DottorMalatesta ha scritto:Il Verdi tagliuzzato di Gavazzeni era il Verdi ritenuto "giusto" allora. Ma non è il Verdi ritenuto "giusto" oggi. E probabilmente non è neppure il Verdi nel quale si riconoscerebbe Verdi stesso!
Può essere, ma resta il fatto che lo stesso Verdi (e Donizetti pure) deprecava manomissioni tagli, aggiusti: è noto che facesse firmare clausole vincolanti con i committenti, con previsione di forti penali e la minaccia di cause e risarcimenti... Certo con scarso successo, ma resta il fatto che l'autore non aveva certo benedetto i tagli di allora, così come sicuramente non avrebbe approvato quelli di Gavazzeni o Serafin.
DottorMalatesta ha scritto:[...]oggi nessuno si sdegna nel sentire Casta Diva o la Ballata di Senta abbassata di un tono [...]
E questo è un problema: un problema di formazione e maturità musicale (e, se posso fare l'antipatico, il risultato di una cattiva educazione e preparazione che ha ridotto l'opera a circo o a concerti per primadonna, così che a teatro non si va a sentire musica, ma ad ascoltare i capricci di un divo). La disinvoltura con cui si abbassa e si alza la tonalità di un brano è sintomo di ignoranza e non tiene conto della complessità del tutto e della sua coerenza armonica (quando poi - come quasi sempre - la ragione di questi trasporti è il consentire grida belluine, acuti piazzati nei posti più impensabili, finti DO di petto, il tutto in barba alla scrittura e solo per soddisfare la pancia dei loggioni o il loro cronometro da acuto - come raccontano con crassa e ignorante soddisfazione i loggionisti parmigiani - allora siamo al becero più totale). Anche perché il SOL maggiore di Casta Diva ha una luminosità che il FA maggiore di tradizione non possiede (tralascio poi il problema degli accompagnamenti o i pasticci combinati nei concertati dove alcuni alzano altri abbassano secondo terze maggiori e minori creando dissonanze e difficoltà nello strumentale: spesso modificato perché richiederebbe note che quello strumento non può emettere).

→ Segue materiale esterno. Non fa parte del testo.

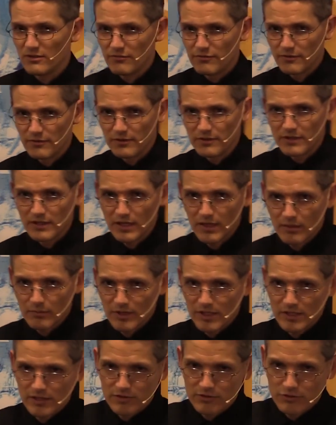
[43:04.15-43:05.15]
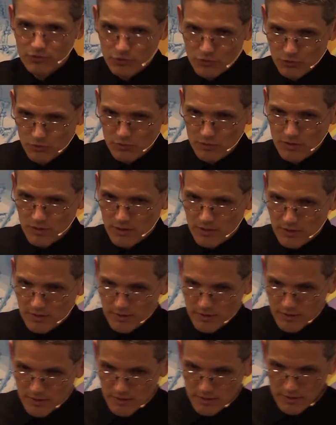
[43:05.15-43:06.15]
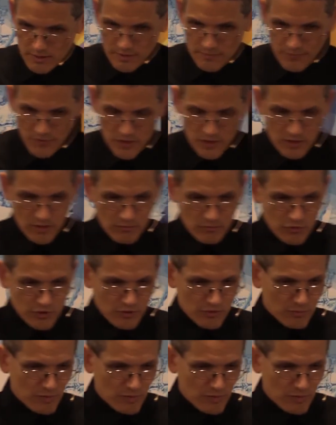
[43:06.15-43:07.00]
for diabetes too. Just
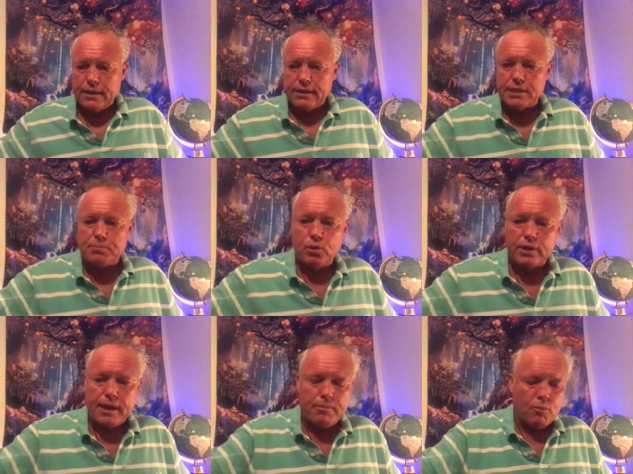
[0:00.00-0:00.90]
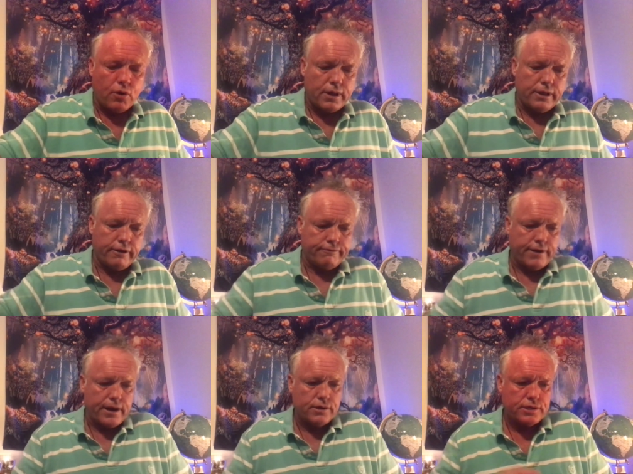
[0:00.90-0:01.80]
Let's pull a couple more
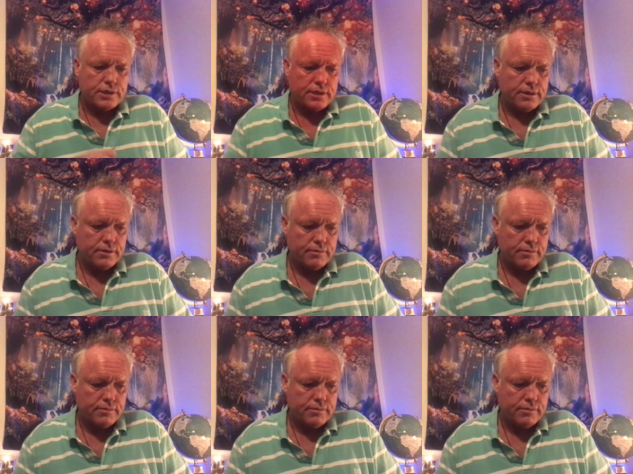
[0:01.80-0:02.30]
clarifiers.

DottorMalatesta ha scritto: [...] nessuno sbuca dal nulla. Anche il fulmine di Rossini non è un fulmine a ciel sereno. Ma, anche se rischia di far dimenticare che il cielo è pieno di nuvole, un fulmine resta sempre un fulmine!

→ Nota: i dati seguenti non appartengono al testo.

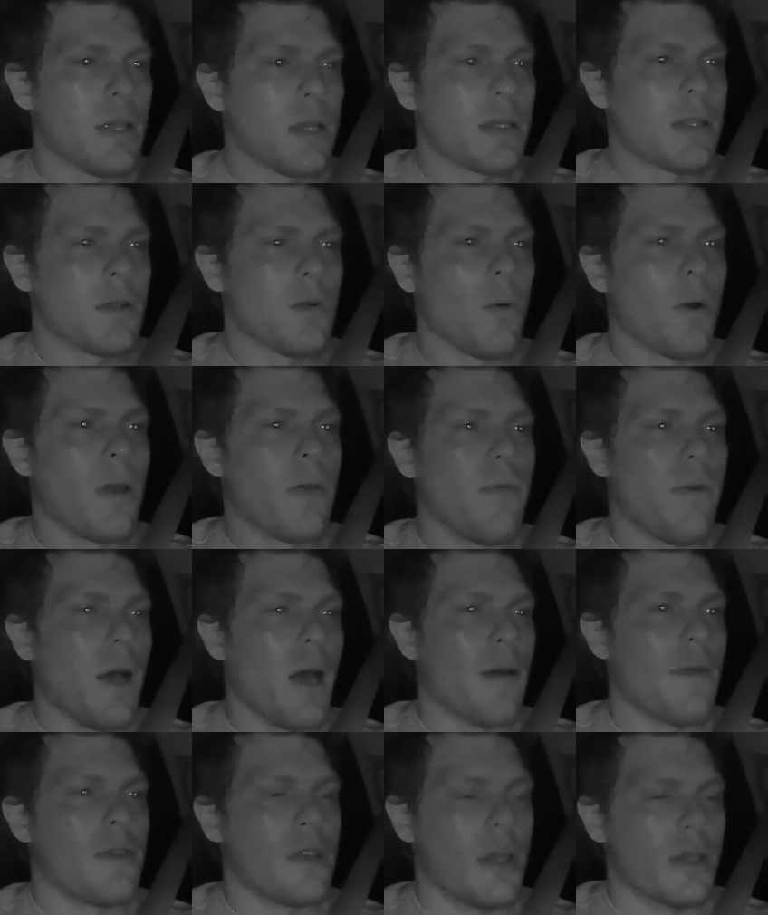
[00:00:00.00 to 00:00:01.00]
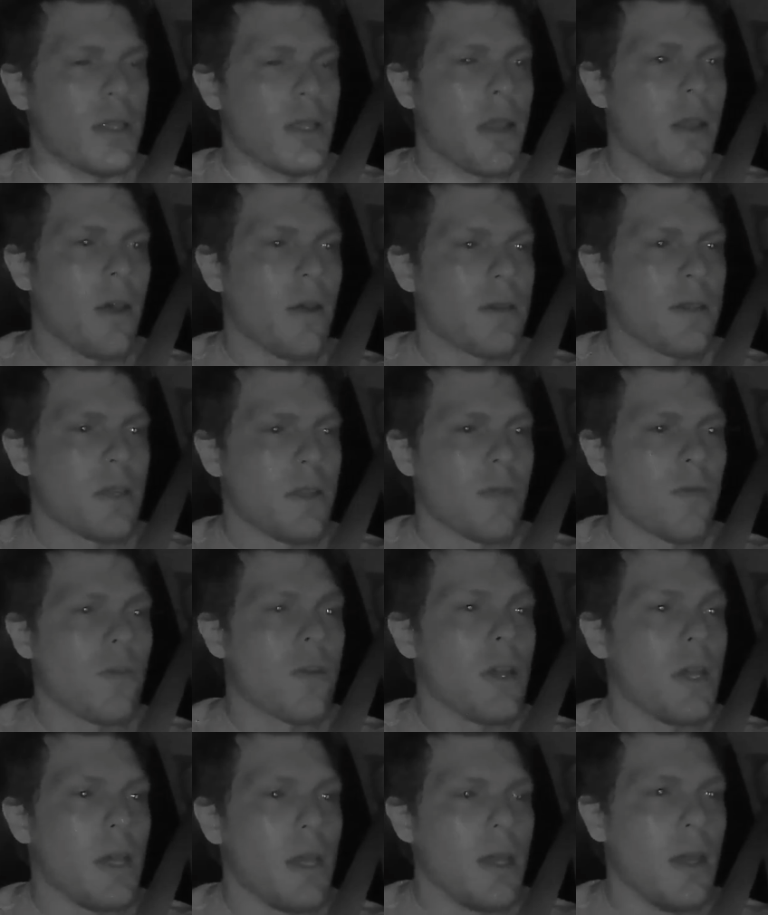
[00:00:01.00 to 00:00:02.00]
So that's 25 just in those
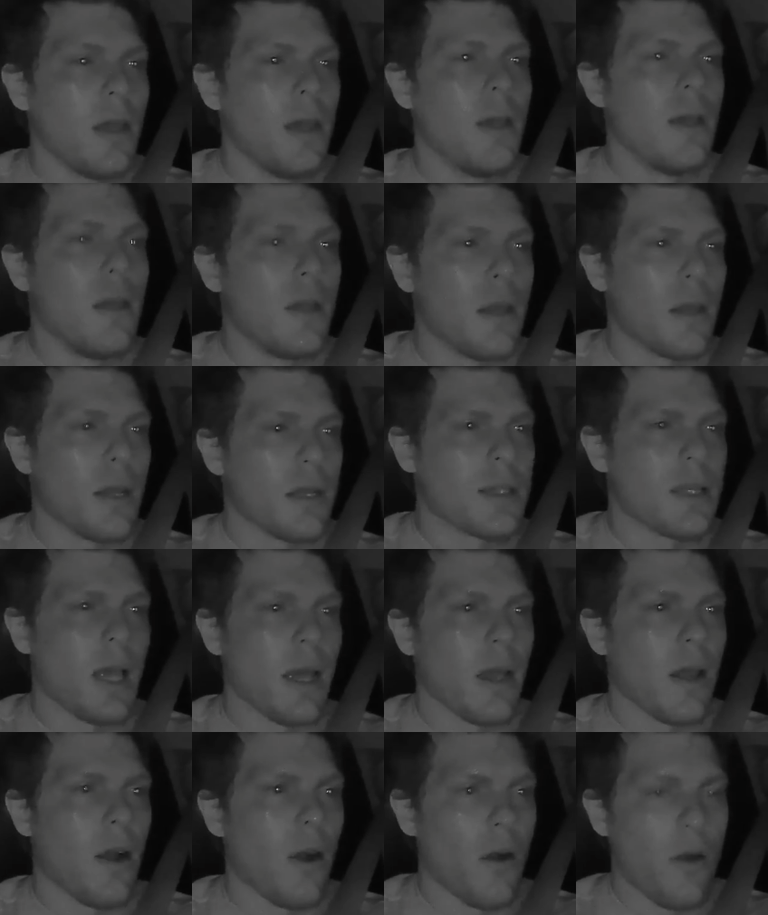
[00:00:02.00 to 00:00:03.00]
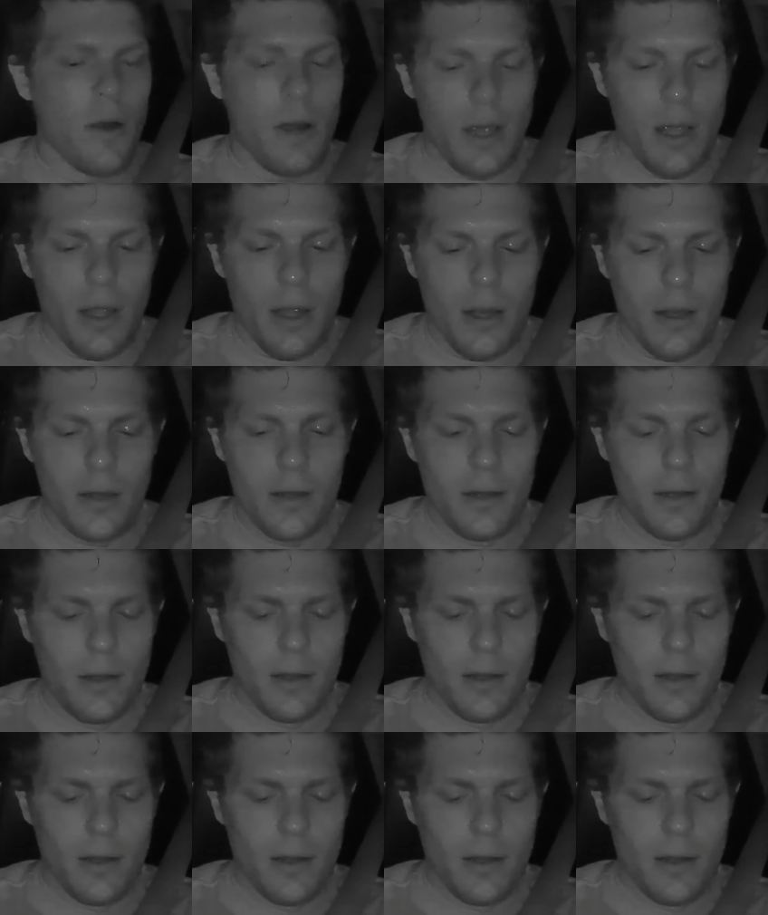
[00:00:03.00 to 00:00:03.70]
three that's like already,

Ma senza temporale, non c'è nessun fulmine... Non posso non pensare - ad esempio - che l'Amen di Dresda nel preludio di Parsifal è armonizzato più o meno nello stesso modo in cui viene utilizzato dal "giudeo" Mendelssohn (bersaglio polemico dell'antisemitismo wagneriano) nella sua "Lobgesang", op. 52 (la Sinfonia n. 2), che risale a circa 40 prima dell'estremo capolavoro di Wagner.